To exercise these rights, use the in-app privacy tools or email support@octo.toys. We may need to verify identity before fulfilling a request and may deny requests where permitted by law (for example, if we must retain data for legal compliance).

10. Children’s Privacy and the UK Age Appropriate Design Code

Octo is designed for children aged 4–12 and requires an adult account holder. We:

  • present explanations suitable for both adults and children;
  • minimise data collection to what is necessary for the experience;
  • require verified parental consent before enabling full functionality;
  • provide parental dashboards to review and delete child data;
  • apply automated and human review to flag potentially harmful content;
  • avoid profiling children for marketing or behavioural advertising; and
  • conduct Data Protection Impact Assessments for high-risk processing.

If you believe a child has provided personal data without parental consent, contact us immediately so we can delete it.

11. Security

We implement technical and organisational measures appropriate to the sensitivity of the data, including encryption in transit and at rest, role-based access controls, secure key management, security training, code reviews, and incident response plans. We will notify affected users and relevant authorities of personal data breaches where required by law.

12. Automated Decision Making

We do not make solely automated decisions that produce legal or similarly significant effects.

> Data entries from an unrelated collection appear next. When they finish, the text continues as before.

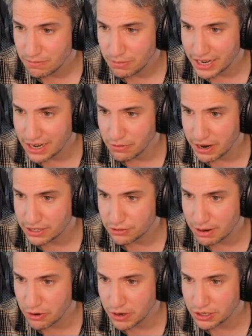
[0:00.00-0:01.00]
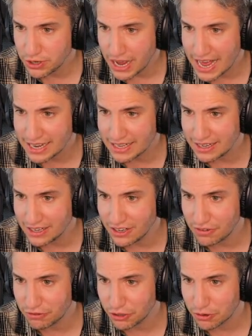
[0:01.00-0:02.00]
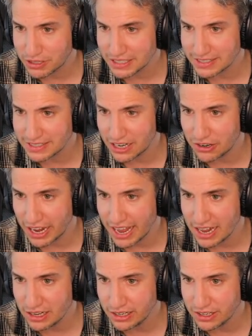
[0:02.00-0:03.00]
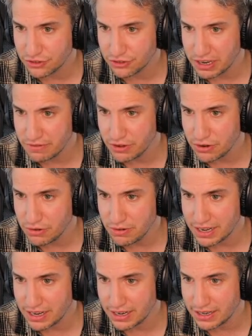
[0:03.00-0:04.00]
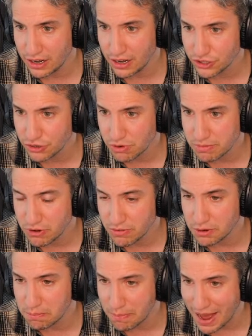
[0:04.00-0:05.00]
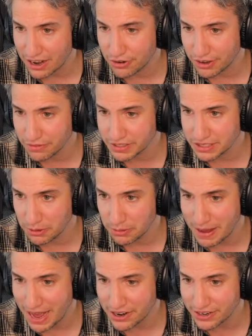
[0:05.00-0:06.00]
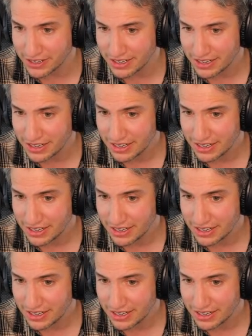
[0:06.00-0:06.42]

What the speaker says: But anyway, so I'm going to add the floors and stair again in this 3D view and also remove the background visible pattern.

Automated moderation may flag content for human review, but human oversight decides on enforcement actions.

13. Third-Party Links and Features

The Services may link to external resources or embed third-party content (for example, educational materials or payment processors). This Privacy Policy does not cover those services; review their privacy policies before sharing data with them.

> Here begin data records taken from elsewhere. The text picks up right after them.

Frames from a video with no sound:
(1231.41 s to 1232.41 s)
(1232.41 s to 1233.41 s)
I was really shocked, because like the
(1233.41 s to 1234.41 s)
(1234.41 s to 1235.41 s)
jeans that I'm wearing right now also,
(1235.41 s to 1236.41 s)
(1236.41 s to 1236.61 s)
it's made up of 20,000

14. Changes to This Policy

We may update this Privacy Policy to reflect changes in law, technology, or our practices. When we do, we will:

  • publish the updated version in-app and on our website;
  • revise the "Last updated" date at the top; and
  • notify account holders via in-app notice or email before material changes take effect.

Continued use of the Services after the effective date means you accept the updated policy.

15. Contact Us

Privacy queries, complaints, or requests can be sent to support@octo.toys or mailed to 10 Park Avenue South, London, N8 8LT. If you require accessible formats or translations, please let us know.

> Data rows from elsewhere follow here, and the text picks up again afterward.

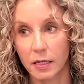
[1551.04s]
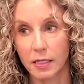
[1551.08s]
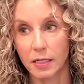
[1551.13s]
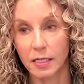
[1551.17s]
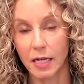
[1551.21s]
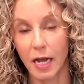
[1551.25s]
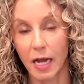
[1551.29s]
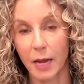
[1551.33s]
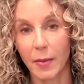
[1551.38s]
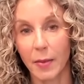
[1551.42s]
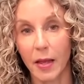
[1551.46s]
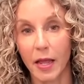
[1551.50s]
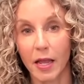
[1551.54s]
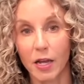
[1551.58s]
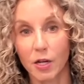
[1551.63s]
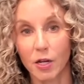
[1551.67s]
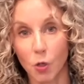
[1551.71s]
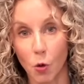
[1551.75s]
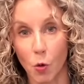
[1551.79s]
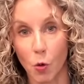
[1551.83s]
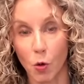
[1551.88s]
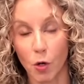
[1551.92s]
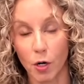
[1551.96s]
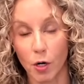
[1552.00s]
time I
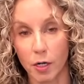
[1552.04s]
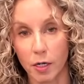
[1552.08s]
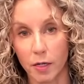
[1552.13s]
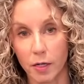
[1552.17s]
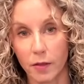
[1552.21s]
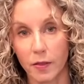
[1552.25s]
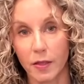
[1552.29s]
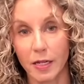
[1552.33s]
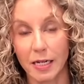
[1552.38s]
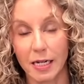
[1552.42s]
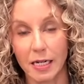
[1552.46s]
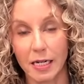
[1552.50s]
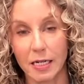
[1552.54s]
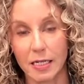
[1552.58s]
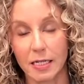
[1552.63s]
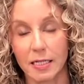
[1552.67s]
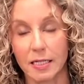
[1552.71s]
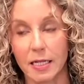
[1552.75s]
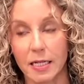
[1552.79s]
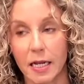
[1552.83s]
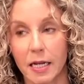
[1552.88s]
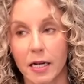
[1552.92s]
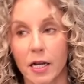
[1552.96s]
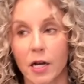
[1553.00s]
ignored the need to
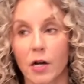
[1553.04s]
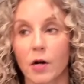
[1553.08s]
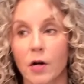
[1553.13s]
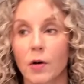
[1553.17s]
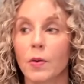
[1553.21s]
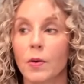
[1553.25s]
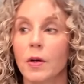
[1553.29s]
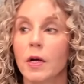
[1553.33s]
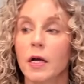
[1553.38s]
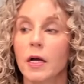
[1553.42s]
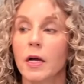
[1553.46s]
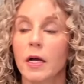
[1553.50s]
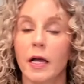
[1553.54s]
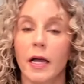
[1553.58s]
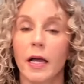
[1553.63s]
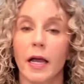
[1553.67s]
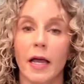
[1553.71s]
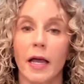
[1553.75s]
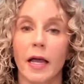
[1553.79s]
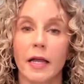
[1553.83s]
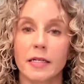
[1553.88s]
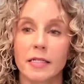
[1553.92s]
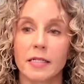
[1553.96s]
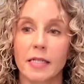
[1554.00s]
say no.
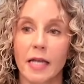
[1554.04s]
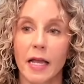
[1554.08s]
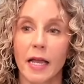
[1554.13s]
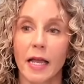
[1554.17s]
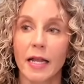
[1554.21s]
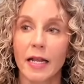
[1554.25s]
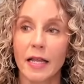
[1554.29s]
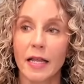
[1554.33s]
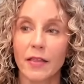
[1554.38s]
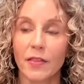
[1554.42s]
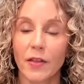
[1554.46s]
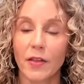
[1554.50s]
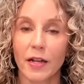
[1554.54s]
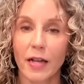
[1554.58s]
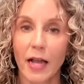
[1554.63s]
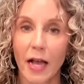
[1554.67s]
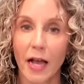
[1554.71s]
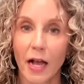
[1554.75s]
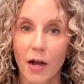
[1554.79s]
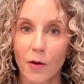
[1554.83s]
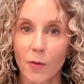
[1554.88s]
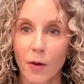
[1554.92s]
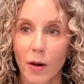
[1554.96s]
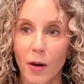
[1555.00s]
And anything
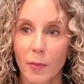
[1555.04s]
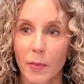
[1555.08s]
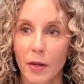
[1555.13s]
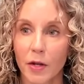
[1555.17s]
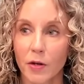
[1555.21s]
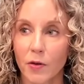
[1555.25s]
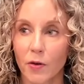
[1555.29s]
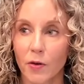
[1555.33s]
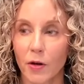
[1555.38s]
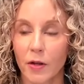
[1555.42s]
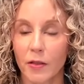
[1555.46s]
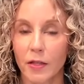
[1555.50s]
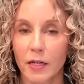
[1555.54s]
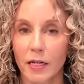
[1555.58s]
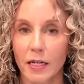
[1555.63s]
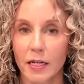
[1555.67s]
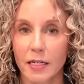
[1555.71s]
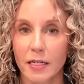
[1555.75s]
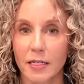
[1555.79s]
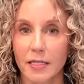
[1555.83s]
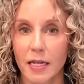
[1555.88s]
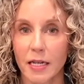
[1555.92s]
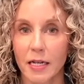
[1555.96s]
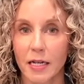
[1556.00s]
now where I'm ignoring the need
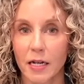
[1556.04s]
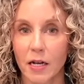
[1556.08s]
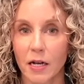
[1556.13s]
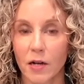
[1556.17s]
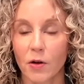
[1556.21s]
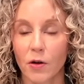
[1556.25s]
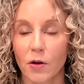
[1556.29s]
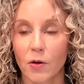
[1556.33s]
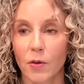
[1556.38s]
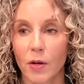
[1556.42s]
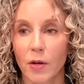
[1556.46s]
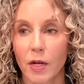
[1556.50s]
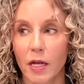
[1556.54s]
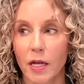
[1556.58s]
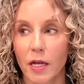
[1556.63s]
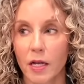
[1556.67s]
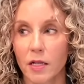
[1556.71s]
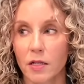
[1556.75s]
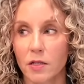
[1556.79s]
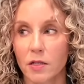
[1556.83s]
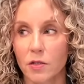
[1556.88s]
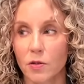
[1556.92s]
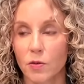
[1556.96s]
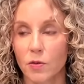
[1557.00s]
to say no
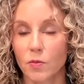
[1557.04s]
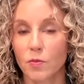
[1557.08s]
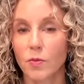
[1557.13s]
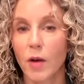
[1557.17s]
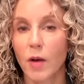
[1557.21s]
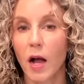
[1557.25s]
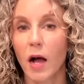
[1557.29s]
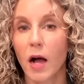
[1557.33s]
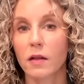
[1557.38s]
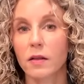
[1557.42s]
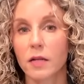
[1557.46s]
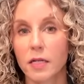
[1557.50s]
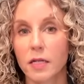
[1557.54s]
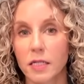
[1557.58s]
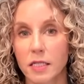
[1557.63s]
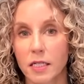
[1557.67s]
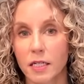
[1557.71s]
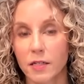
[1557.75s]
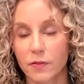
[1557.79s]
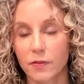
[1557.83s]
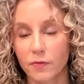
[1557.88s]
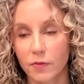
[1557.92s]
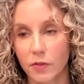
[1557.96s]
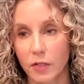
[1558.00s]
is
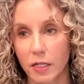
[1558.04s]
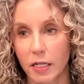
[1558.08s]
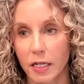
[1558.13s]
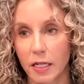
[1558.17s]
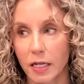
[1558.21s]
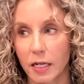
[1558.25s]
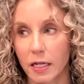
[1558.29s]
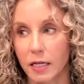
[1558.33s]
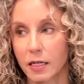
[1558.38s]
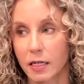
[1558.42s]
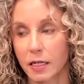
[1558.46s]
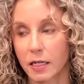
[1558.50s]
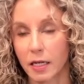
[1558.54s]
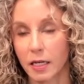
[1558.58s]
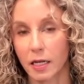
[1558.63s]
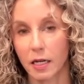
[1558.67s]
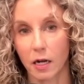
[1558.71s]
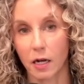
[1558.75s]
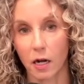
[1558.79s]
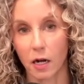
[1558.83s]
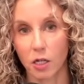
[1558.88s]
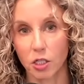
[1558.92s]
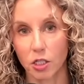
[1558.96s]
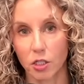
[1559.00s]
relatively
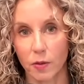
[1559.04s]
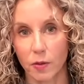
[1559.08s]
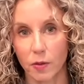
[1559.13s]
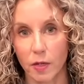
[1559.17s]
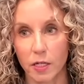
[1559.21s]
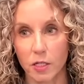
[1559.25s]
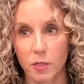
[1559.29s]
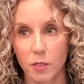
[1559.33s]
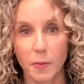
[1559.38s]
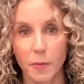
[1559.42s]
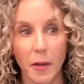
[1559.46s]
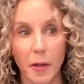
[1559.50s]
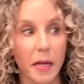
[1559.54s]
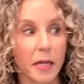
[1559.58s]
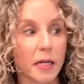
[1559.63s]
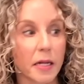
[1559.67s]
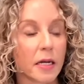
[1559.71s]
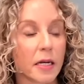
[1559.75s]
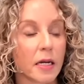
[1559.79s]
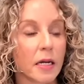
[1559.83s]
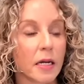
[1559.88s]
innocuous. But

Record of Processing Activities (summary)

| Processing Activity | Data Subjects | Categories of Personal Data | Legal Basis | Retention | | --- | --- | --- | --- | --- | | Account management | Parents/guardians | Account Data | Contract | Life of account + 12 months | | Child conversations & engagement | Children | Child Profile Data, Voice & Interaction Data | Consent + legitimate interests | Up to 180 days | | Behavioural analytics | Parents/children (pseudonymised) | Usage & Analytics Data | Legitimate interests | Up to 24 months | | Billing & subscriptions | Parents/guardians | Payment & Billing Data | Contract + legal obligation | 6 years | | Safety monitoring & incident response | Parents/children | Voice & Interaction Data, Device Data | Legitimate interests + legal obligation | Up to 180 days (longer if legally required) |

Document owner: [[DPO_OR_PRIVACY_LEAD]] (placeholder)

Review cycle: At least annually, and sooner if we launch new features, integrate new partners, or change data practices.